Prenons un exemple avec trois files d'attente de gestion manuelle de la charge de travail. Une pour une charge de travail ETL, une pour une charge de travail d'analyse et une pour une charge de travail de science de données. La charge de travail ETL s'exécute toutes les 6 heures, la charge de travail d'analyse s'exécute tout au long de la journée et la charge de travail de science de données peut connaître des pics à tout moment. La gestion manuelle de la charge de travail vous permet de spécifier la mémoire et la simultanéité de chaque file d'attente de charge de travail, en fonction de votre compréhension de l'importance de chaque charge de travail pour l'entreprise. La spécification de la mémoire et de la simultanéinté est non seulement difficile à comprendre, mais elle se traduit également par le partitionnement statique des ressources du cluster et par conséquent, par leur perte lorsque seul un sous-ensemble des charges de travail s'exécute.

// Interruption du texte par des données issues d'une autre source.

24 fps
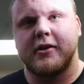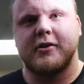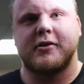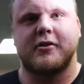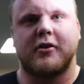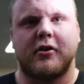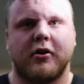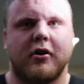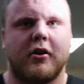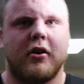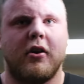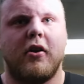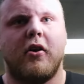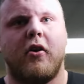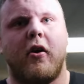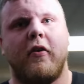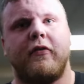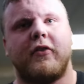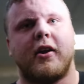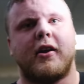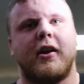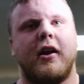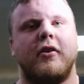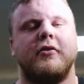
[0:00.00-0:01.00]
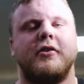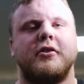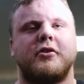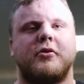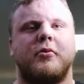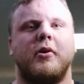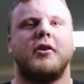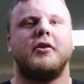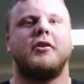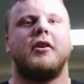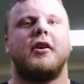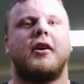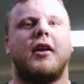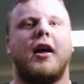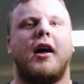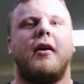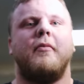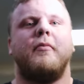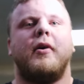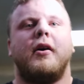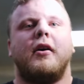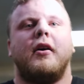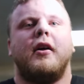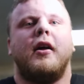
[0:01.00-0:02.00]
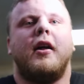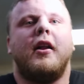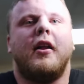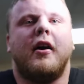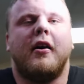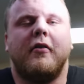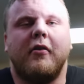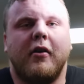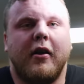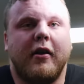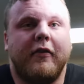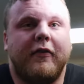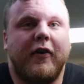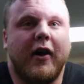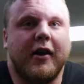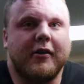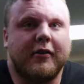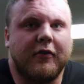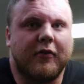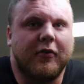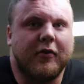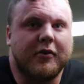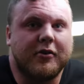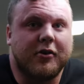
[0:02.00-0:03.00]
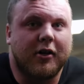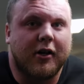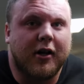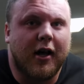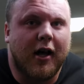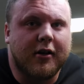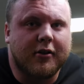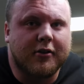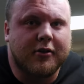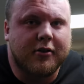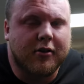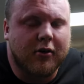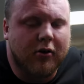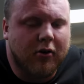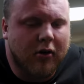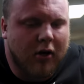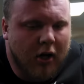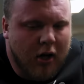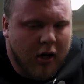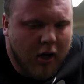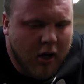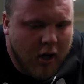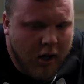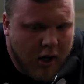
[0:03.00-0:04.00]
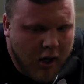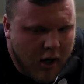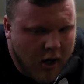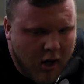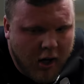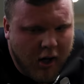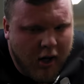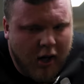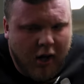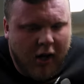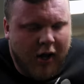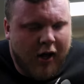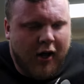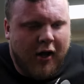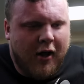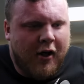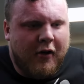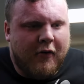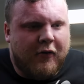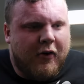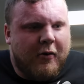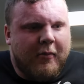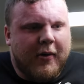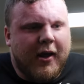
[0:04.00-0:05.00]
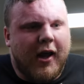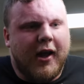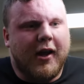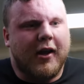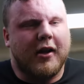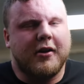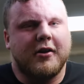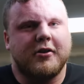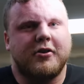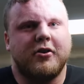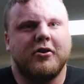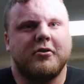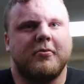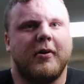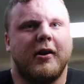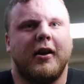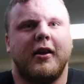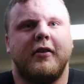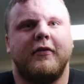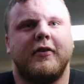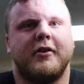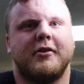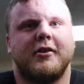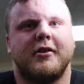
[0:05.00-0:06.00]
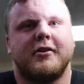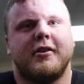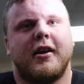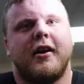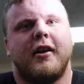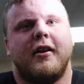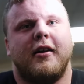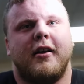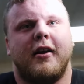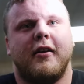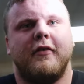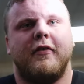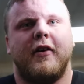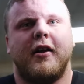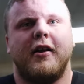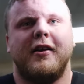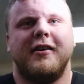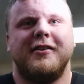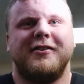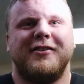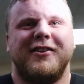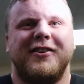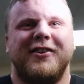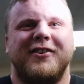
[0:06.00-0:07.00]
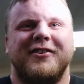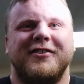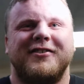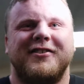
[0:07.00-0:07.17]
as you know off the ground as quick as you can, but in a effectively as you can. So for me, I think I just use my levers as an advantage, you know.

Vous pouvez utiliser une gestion automatique de la charge de travail avec des priorités de requête pour indiquer les priorités relatives des charges de travail, tout en évitant les problèmes précédents. Pour cet exemple, procédez comme suit :

  • Create a new parameter group and switch to Auto WLM mode.

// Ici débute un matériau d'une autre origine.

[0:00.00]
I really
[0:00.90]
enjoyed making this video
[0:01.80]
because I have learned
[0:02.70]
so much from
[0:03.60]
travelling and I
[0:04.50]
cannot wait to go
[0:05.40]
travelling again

  • Add queues for each of the three workloads: ETL workload, analytics workload, and data science workload. Use the same user groups for each workload that was used with Manual WLM mode.

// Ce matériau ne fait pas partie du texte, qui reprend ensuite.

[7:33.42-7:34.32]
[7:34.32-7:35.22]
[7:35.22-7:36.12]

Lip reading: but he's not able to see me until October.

  • Set the priority for the ETL workload to High, the analytics workload to Normal, and the data science to Low. These priorities reflect your business priorities for the different workloads or user groups.

  • Optionally, enable concurrency scaling for the analytics or data science queue so that queries in these queues get consistent performance even when the ETL workload is executing every 6 hours.

Lorsque seule la charge de travail d'analyse s'exécute sur le cluster, les priorités de requête permettent au système de générer un haut débit avec une utilisation optimale du système. Toutefois, lorsque la charge de travail ETL démarre, elle est prioritaire en raison de sa priorité élevée. En plus de bénéficier d'une allocation préférentielle des ressources après avoir été admises, les requêtes s'exécutant dans le cadre de la charge de travail ETL sont prioritaires pendant l'admission. Ainsi, la charge de travail ETL s'exécute de manière prévisible quelles que soient les autres exécutions sur le système. Les performances prévisibles d'une charge de travail à priorité élevée s'effectuent au prix de charges de travail à priorité plus faible qui s'exécutent plus longtemps, car leurs requêtes attendent que des requêtes plus importantes se terminent. Ou, elles s'exécutent plus longtemps car elles récupèrent moins de ressources lorsqu'elles s'exécutent simultanément avec des requêtes à priorité plus élevée. Les algorithmes de planification utilisés par Amazon Redshift veillent à ce que les requêtes à priorité plus faible ne connaissent pas de pénurie, et poursuivent leur progression à un rythme inférieur.

Note
  • The timeout field is not available in automatic WLM. Instead, use the QMR rule, query_execution_time. For more information, see WLM query monitoring rules.

  • The QMR action, HOP, is not applicable to automatic WLM. Instead, use the change priority action. For more information, see WLM query monitoring rules.

  • Within a parameter group, avoid mixing automatic WLM queues and manual WLM queues. Instead, create a new parameter group when migrating to automatic WLM.